The constitutional right to presumption of innocence is routinely tossed aside in the liberals’ drive to criminalize Trump. Former CIA boss John Brennan revived the discredited FBI smear that Trump was a tool of Moscow. The raid was vital, Brennan claimed, because Russian agents were trying “to gain access to Mar-a-Lago.”
In fact, the notorious 1917 Espionage Act is cited in the warrant for the raid. This anti-working-class law was used to frame up Eugene V. Debs and other opponents of Washington’s imperialist aims, as it intervened in the First World War and went after supporters of the Bolshevik Revolution in Russia.
Two days after charging that Trump supporters ooze “semi-fascism,” Biden said they “represent an extremism that threatens the very foundations of our republic” in a speech at Philadelphia’s Independence Hall. Flanked by Marines, Biden claimed they are doing nothing less than “destroying American democracy.”
These sentiments are echoed by other Democrats, like New York Gov. Kathleen Hochul, who told her political opponents they should “get out of town. Because you do not represent our values.”
Deepening crisis of capitalist parties
U.S. politics is presented in the media as a deepening clash between conservatives and liberals. This masks the fact that politics here, and everywhere else, reflect the division between class interests of the small layer of billionaire propertied families on the one hand, and on the other the millions of working people who they exploit and who bear the brunt of the capitalist economic and social crisis unfolding today.
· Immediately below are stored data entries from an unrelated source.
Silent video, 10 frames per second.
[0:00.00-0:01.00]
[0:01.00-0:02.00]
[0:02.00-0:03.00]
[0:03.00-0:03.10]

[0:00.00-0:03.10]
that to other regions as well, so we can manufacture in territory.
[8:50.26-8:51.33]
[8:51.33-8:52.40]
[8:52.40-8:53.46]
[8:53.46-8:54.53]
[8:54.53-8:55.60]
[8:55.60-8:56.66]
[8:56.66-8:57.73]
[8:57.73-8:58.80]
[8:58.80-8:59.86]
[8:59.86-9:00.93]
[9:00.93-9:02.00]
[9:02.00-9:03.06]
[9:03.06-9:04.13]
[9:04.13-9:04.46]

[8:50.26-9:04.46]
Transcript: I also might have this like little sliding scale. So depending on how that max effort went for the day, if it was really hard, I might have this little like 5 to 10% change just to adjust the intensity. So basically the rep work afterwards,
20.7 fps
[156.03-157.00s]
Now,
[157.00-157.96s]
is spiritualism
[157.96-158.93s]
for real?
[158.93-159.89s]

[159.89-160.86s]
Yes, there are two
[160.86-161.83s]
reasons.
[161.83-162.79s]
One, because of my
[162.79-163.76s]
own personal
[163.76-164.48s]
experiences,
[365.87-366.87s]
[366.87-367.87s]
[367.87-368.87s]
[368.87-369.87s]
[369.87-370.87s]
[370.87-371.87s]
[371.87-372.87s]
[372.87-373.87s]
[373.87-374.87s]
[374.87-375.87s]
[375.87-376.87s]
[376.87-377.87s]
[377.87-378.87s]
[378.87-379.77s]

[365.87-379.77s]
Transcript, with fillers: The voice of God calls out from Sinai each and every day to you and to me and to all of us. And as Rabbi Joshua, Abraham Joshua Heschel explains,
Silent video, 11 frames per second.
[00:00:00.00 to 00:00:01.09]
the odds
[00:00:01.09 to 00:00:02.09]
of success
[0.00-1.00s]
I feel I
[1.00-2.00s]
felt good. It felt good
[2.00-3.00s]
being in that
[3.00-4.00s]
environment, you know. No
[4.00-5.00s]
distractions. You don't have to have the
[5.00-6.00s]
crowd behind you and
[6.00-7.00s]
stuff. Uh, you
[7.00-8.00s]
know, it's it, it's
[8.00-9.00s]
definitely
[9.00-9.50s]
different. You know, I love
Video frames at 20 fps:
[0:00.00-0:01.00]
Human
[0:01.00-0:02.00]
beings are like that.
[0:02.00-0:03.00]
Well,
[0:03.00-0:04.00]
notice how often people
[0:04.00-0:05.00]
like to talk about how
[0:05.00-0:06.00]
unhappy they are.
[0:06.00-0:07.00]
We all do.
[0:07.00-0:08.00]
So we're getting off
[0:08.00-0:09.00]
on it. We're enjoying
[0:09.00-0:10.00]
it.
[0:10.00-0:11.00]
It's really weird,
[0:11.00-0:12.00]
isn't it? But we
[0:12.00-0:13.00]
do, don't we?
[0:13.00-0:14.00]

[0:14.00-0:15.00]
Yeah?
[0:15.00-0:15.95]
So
What the capitalist rulers and their middle-class apparatchiks dread is workers using our unions to fight for jobs, wages that match inflation, for control over safety and production on the job and the many other things we need. Through such struggles we discover what we’re capable of accomplishing as a class and recognize why workers need to organize our own political party, a labor party, independent of the exploiting classes and their political parties, to fight for political power ourselves.